Und das „Linke Zentrum – Hinterhof“? Wer das „Zentrum“ kennt, weiß, dass „Ruhe“ nicht so dessen Stärke ist. Aber Solidarität, die schon! Also organisierten die Gruppen und Einzelpersonen, die das Zentrum nutzen, gemeinsam mit Leuten von der LINKS-Partei kurzerhand eine Soliparty mit Schnaps, Bier, Glücksrad, Grill-Kram (was sonst bei diesem Anlass?) und dem Humor von denen, die zuletzt lachen. Das klingt erstmal putzig, ist aber praktische Solidarität pur. So ist, was abgebrannt ist – der Bulli etwa – mit kurzfristiger Hilfe, die Spaß macht und Durst löscht, schnell wieder ersetzt. Und außerdem ist superklar: Niemand wird eingeschüchtert, so schnell lässt sich niemand unterkriegen!
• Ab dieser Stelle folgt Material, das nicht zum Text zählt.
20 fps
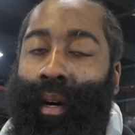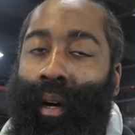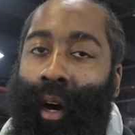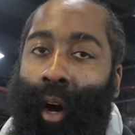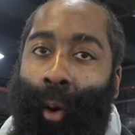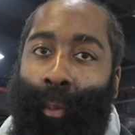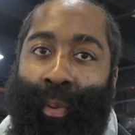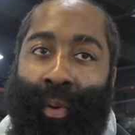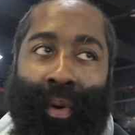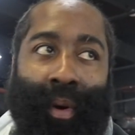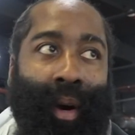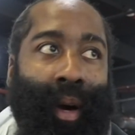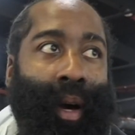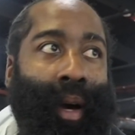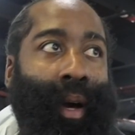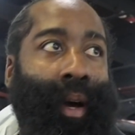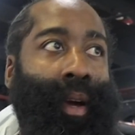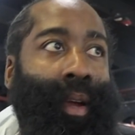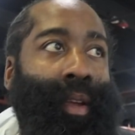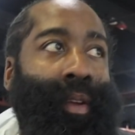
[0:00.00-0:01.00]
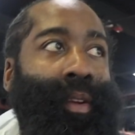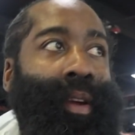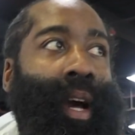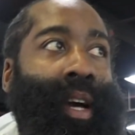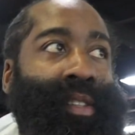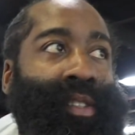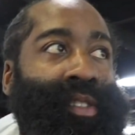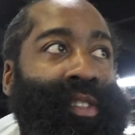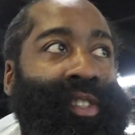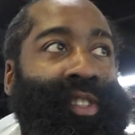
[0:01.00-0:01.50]
Hope you, uh, you
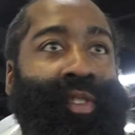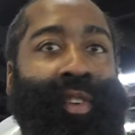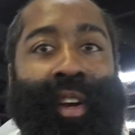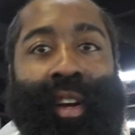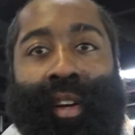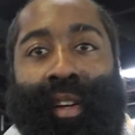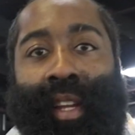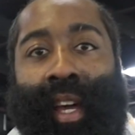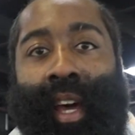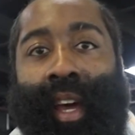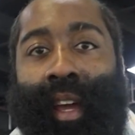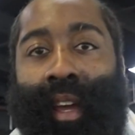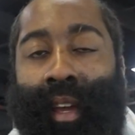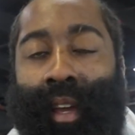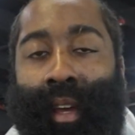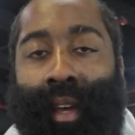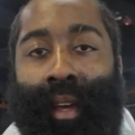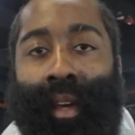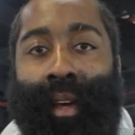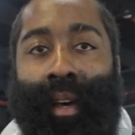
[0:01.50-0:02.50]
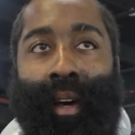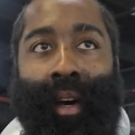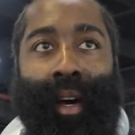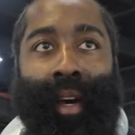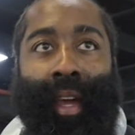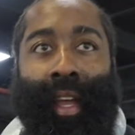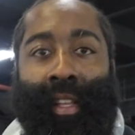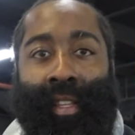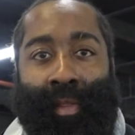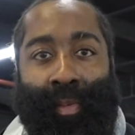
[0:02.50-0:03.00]
guys are enjoying your day, uh,
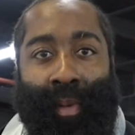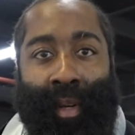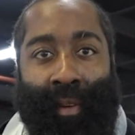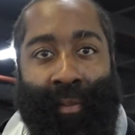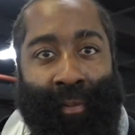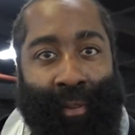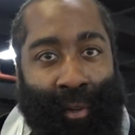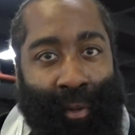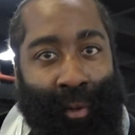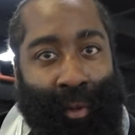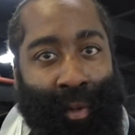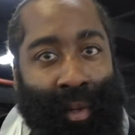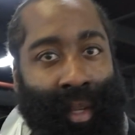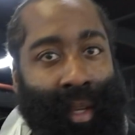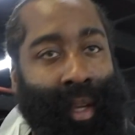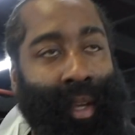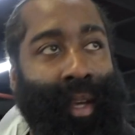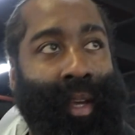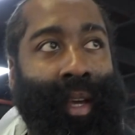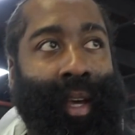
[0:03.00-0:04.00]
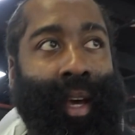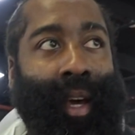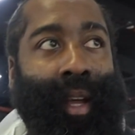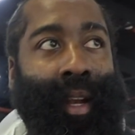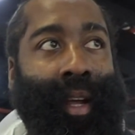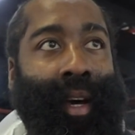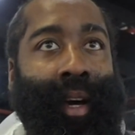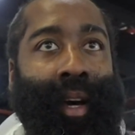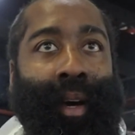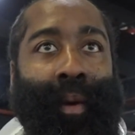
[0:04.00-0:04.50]
getting some good food, and
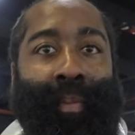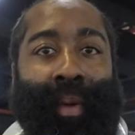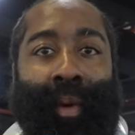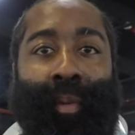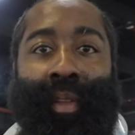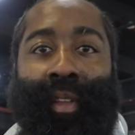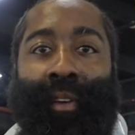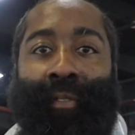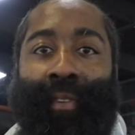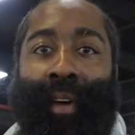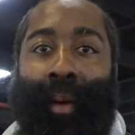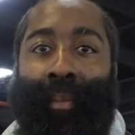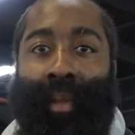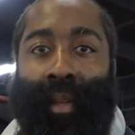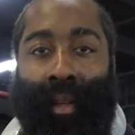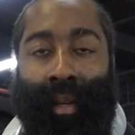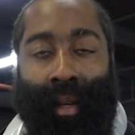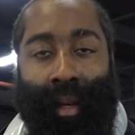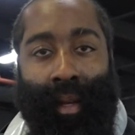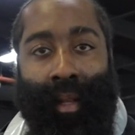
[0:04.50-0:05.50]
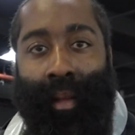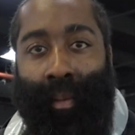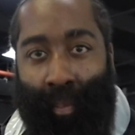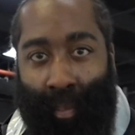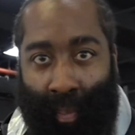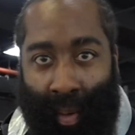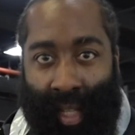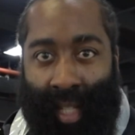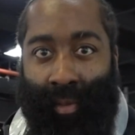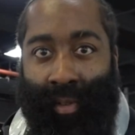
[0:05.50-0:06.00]
uh, being with your family.
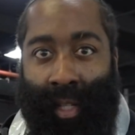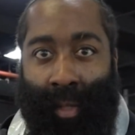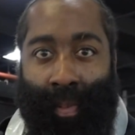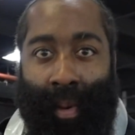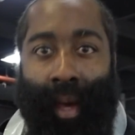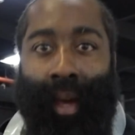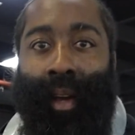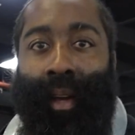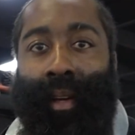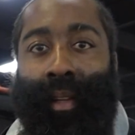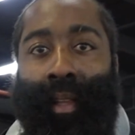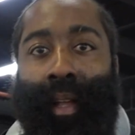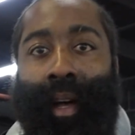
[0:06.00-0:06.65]
Peace and respect.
Aber auch weiterhin halten wir Augen und Ohren auf, passen auf uns, auf unsere Freiräume, auf unsere Genoss*innen von nebenan auf. Nicht nur bei Demos und Aktionen, sondern auch in Düsseldorf, in unserem Alltag, zu dem das „Linke Zentrum – Hinterhof“ dazugehört. Das gilt es zu verteidigen. Mit Demos gegen Kapitalismus und Immobilienhaie, mit Partys mit und ohne Bass, mit Veranstaltungen, Bildung, Diskussionen, Essen, Schnäpsen. Aber auch gegen Brandstifter*innen. Wenn nötig, dann nüchtern.